*** Opening of Working data ***

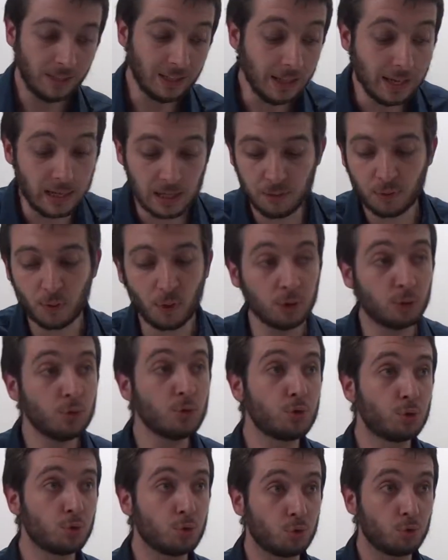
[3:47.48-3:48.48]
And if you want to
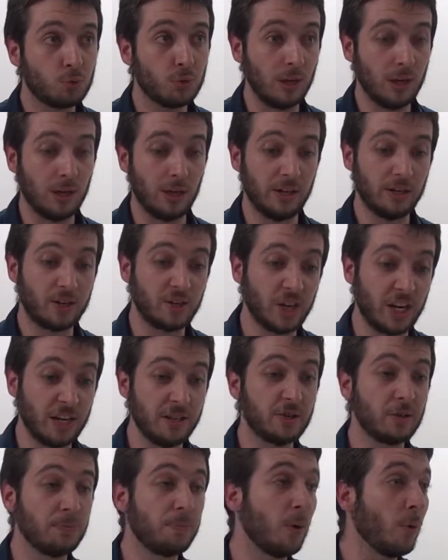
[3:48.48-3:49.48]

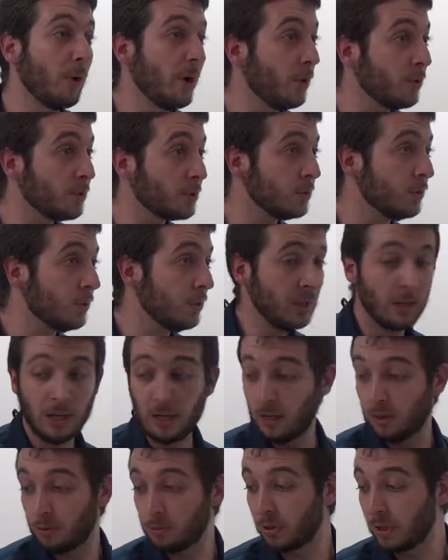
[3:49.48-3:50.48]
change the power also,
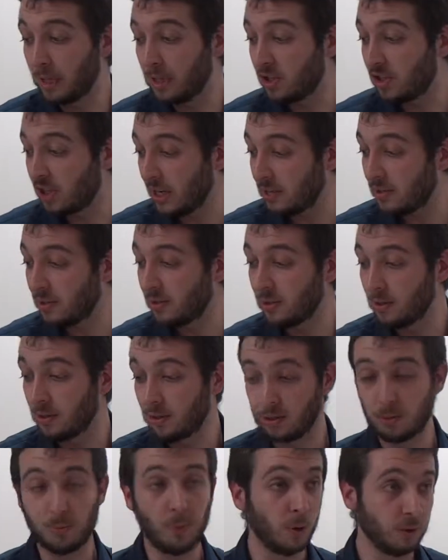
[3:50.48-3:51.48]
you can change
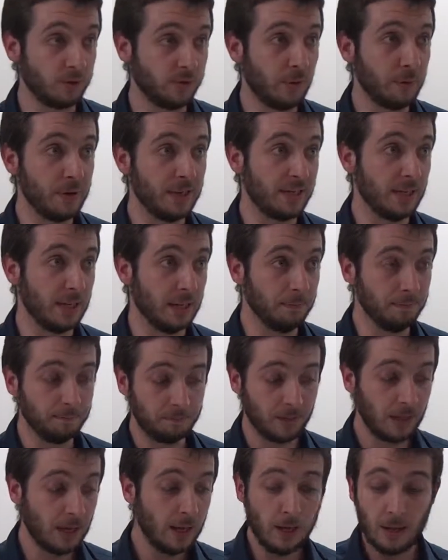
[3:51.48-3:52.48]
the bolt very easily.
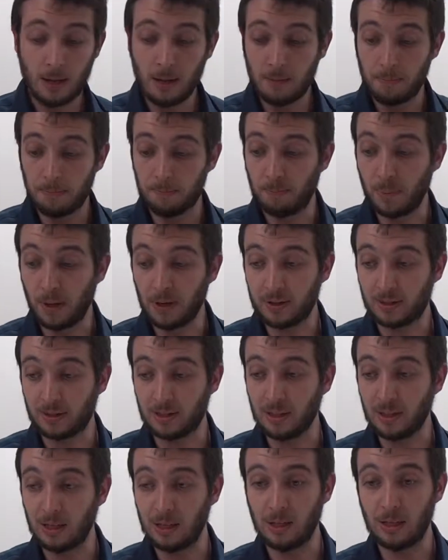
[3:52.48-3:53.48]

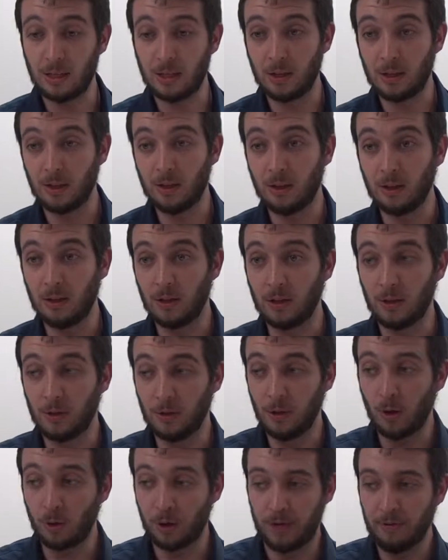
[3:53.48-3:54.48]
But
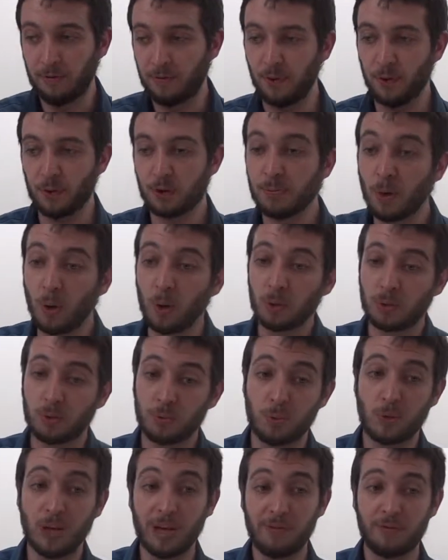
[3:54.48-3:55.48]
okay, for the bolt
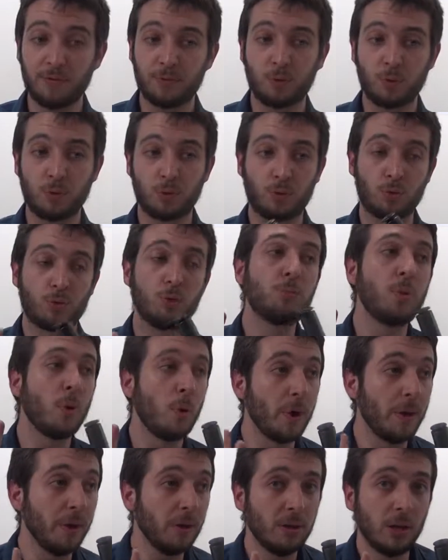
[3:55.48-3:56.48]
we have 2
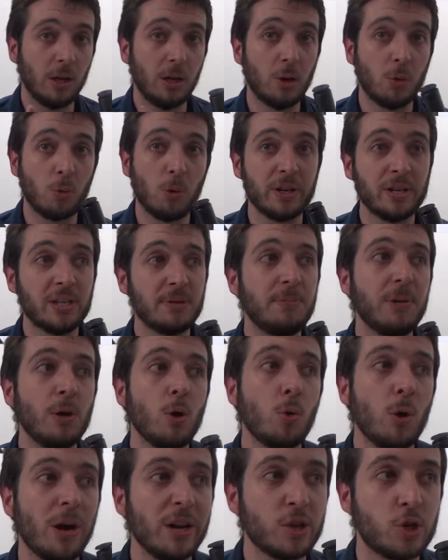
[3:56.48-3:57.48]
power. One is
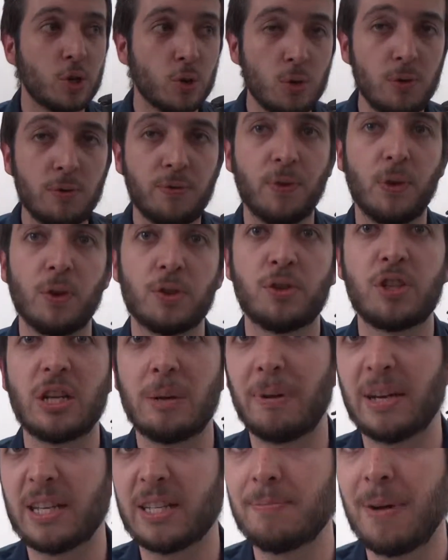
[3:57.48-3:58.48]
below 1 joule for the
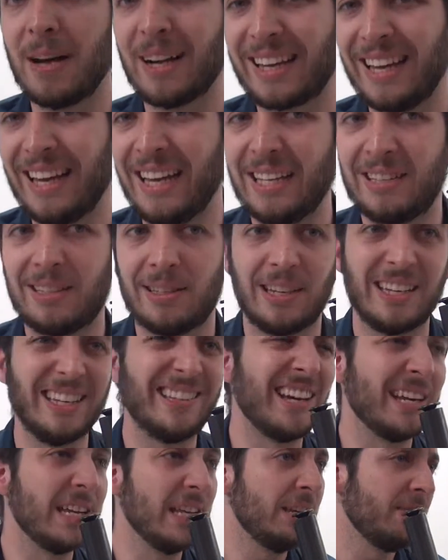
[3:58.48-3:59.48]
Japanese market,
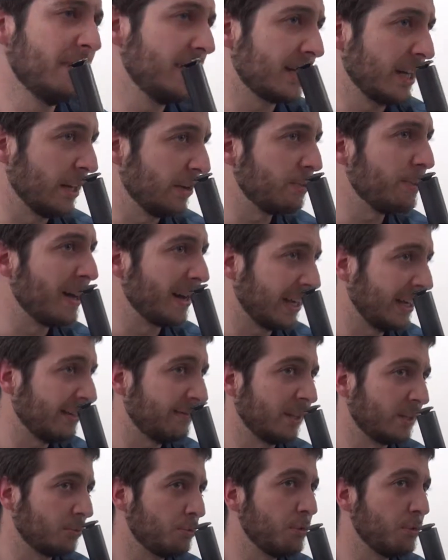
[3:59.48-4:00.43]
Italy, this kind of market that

*** Close of Working data ***

Aim of the exercise: In full and without changes, repeat the listing above, but not its pictures.

Result for this task:
[3:47.48-3:48.48]
And if you want to
[3:48.48-3:49.48]

[3:49.48-3:50.48]
change the power also,
[3:50.48-3:51.48]
you can change
[3:51.48-3:52.48]
the bolt very easily.
[3:52.48-3:53.48]

[3:53.48-3:54.48]
But
[3:54.48-3:55.48]
okay, for the bolt
[3:55.48-3:56.48]
we have 2
[3:56.48-3:57.48]
power. One is
[3:57.48-3:58.48]
below 1 joule for the
[3:58.48-3:59.48]
Japanese market,
[3:59.48-4:00.43]
Italy, this kind of market that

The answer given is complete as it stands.